If you head to a side street in Kensington, you’ll find a small room filled with golden drawings that haven’t been seen for over 130 years, all by the pre-raphaelite artist, Evelyn De Morgan.

And they’re a visual feast glowing in this small dark room.

If the name of the artist sounds familiar, she’s the wife of the ceramist William De Morgan, whose work pops up occasionally on Antiques Roadshow, but his wife was as important an artist as he was a ceramicist.

Evelyn De Morgan developed a technique of buying pellets of gold pigment and grinding them herself into a powder that could be turned into a hard crayon, and she used them to draw on dark paper to create this incredible effect. She made 17 of the drawings, and this display of 13 of the artworks is the first time they’ve been seen in a public exhibition since 1889.

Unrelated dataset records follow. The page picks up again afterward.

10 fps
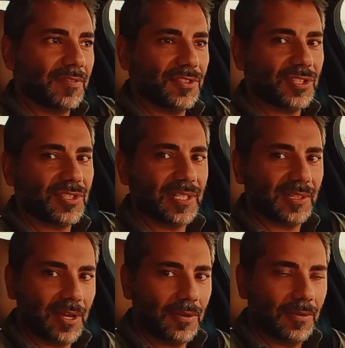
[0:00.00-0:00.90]
efficiency
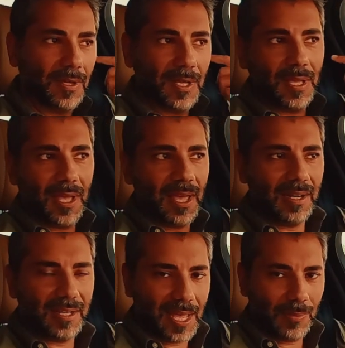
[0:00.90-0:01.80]
low
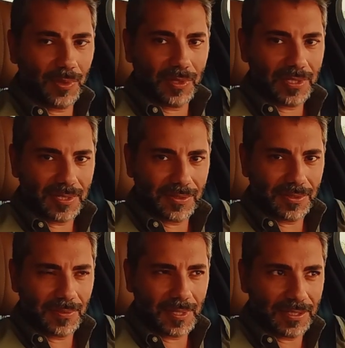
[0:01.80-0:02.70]
and cabin noise low
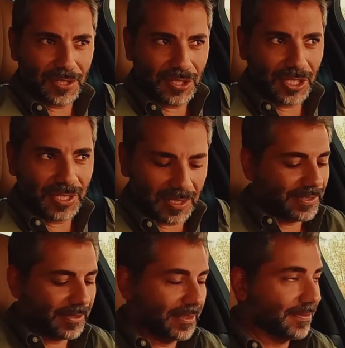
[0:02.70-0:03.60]
as well. It's
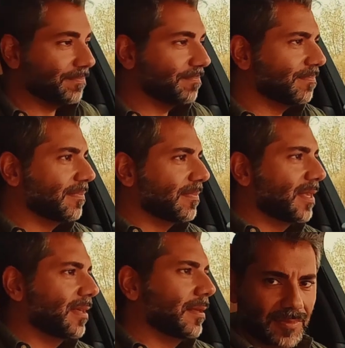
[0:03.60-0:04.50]
genius.
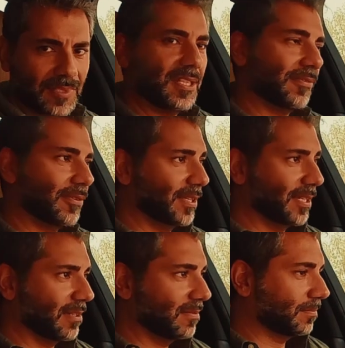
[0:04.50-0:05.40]
Let's hit the road again.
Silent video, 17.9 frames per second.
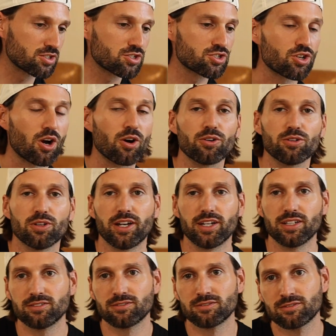
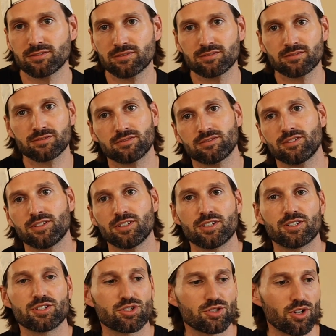Starlight.
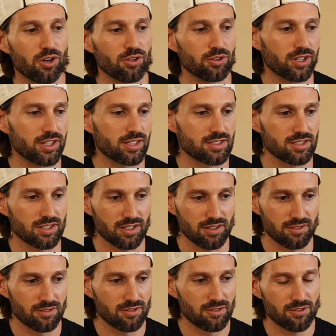Starlight's
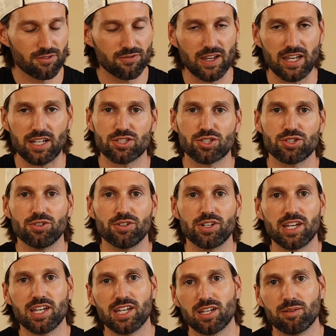a fancier
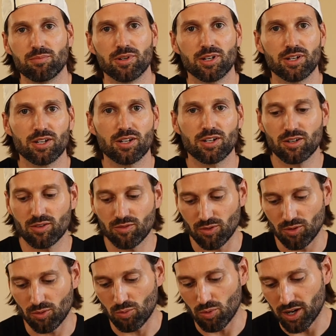name
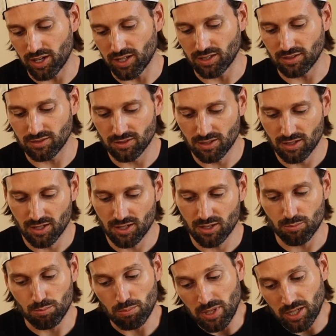for white.
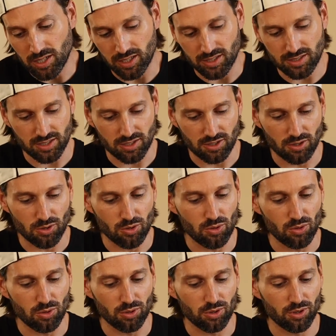Midnight's a
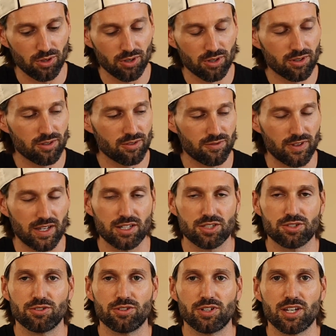cooler,
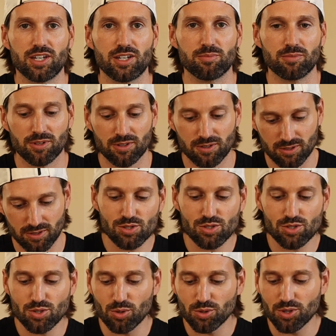fancier name.
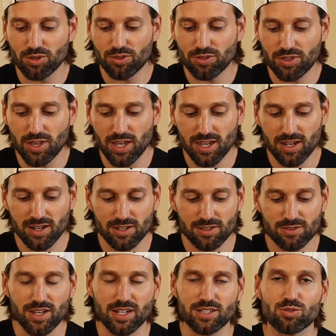So the thing
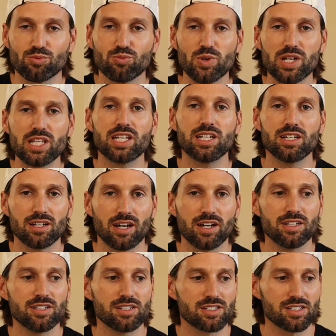that's really
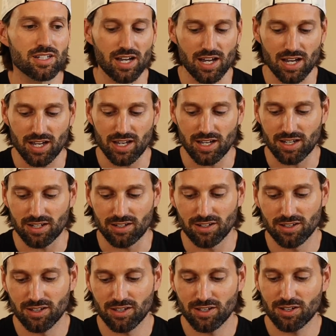nice
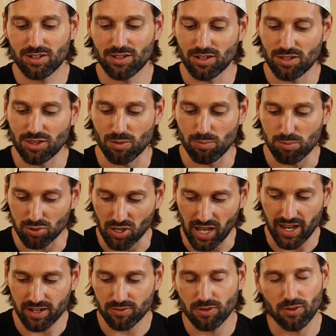on the
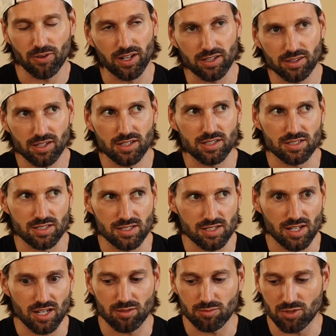black phone, I think it's the
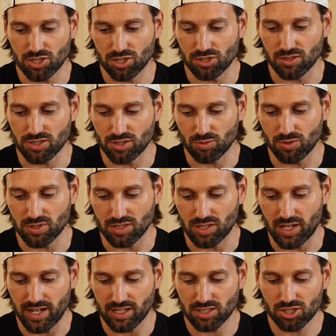same this year as it was
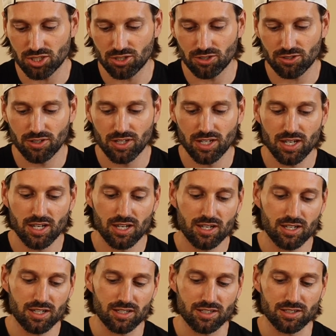last year,
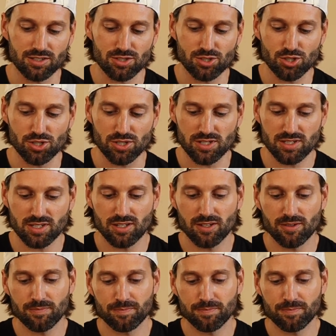is just,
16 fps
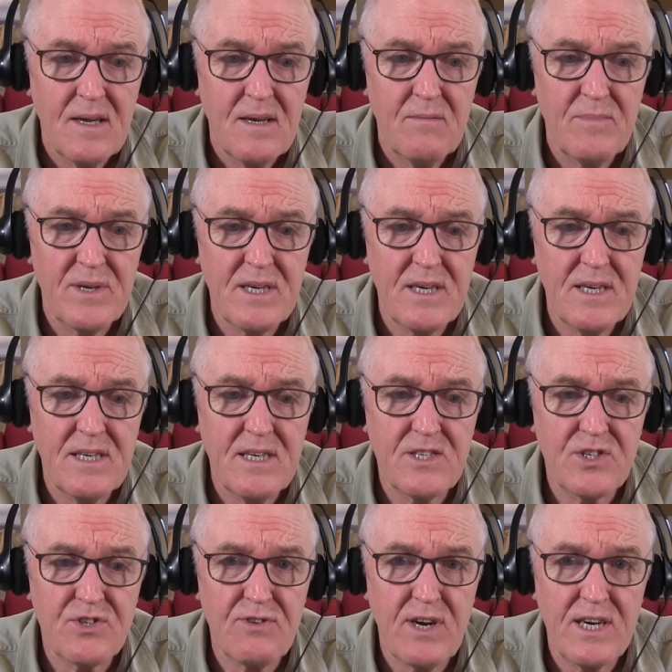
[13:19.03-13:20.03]
but it, it
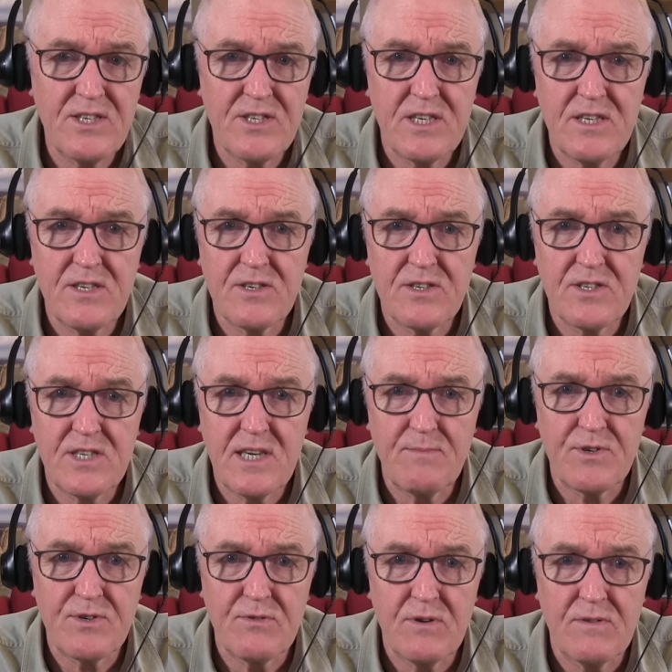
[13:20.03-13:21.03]
is strange that it just
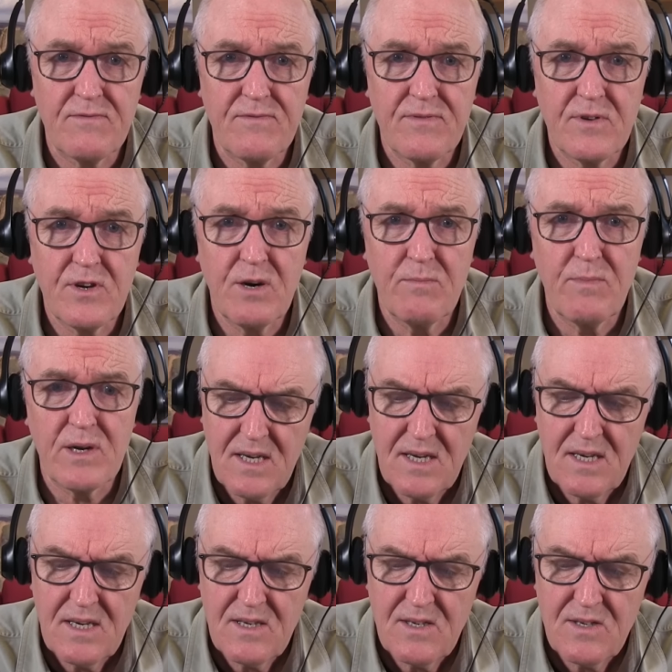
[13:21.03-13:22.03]
seemed to have come and. Gone.
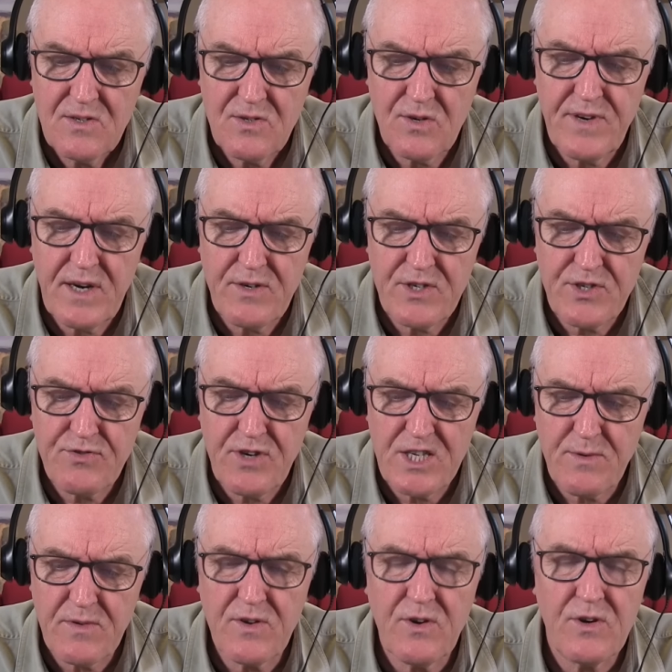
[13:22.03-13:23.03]
It's all very
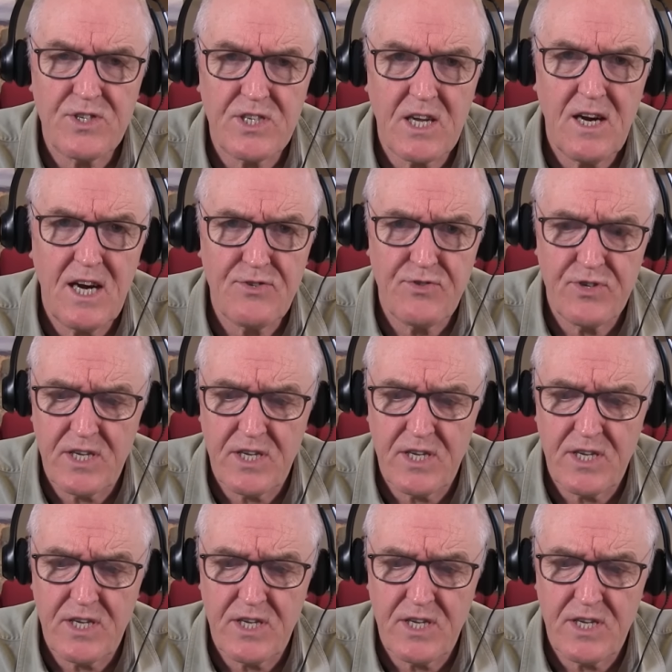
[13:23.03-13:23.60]
strange, but of course, psychiatry is a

They’re all of religious or allegorical themes, as you might expect from someone schooled in the later years of the pre-raphaelite movement, and it’s likely that she chose to sketch them in gold as she believed gold to be the colour of spiritual salvation.

It’s not all gold, as a sketch, The Soul’s Prison House is divided by a bright strip of silver, a scroll containing the words of St Augustine of Hippo, and apart from the visible effect of the silver scroll, it’s possible that she chose that to make the holy text glow in the already golden sketch.

The room is lit by strips of light in the ceiling, and maybe by accident, but they reflect off the glass to create their own holy crown of lights lain over Dr Morgan’s golden sketches.

There are also some non-gold preparatory studies St. Francis made in pastel on paper, which have been included to show her skill as a draftswoman. Her vision of St. Francis is a bit of a historical hottie.

The representation of the knight in armour in Victoria Dolorosa is particularly notable for the way she managed to represent the metallic armour sitting in the same frame as the delicate billowing fabrics. One of the most technically detailed has to be Gloria in Excelsis, with the angels announcing the birth of Christ to the shepherds, backed by a cloud of seraphim, although on a personal taste, the heavy cloud behind felt a bit over fussy.

The golden sketches took me back to a childhood hobby, of brass rubbing, and while some were done classically in black on white, my preference was to use gold and silver crayons on black paper. I was just crudely rubbing a brass, whereas Evelyn was an artist.

It’s a beautiful exhibition.

The exhibition, Evelyn De Morgan: The Gold Drawings is at Leighton House until 1st October 2023 and is free to visit. It’s open daily except Tuesdays, and is about a 10 minute walk from High Street Kensington tube station.

The artworks are on loan from the Trustees of the De Morgan Foundation and the Victoria Dolorosa is from the Leighton House collection.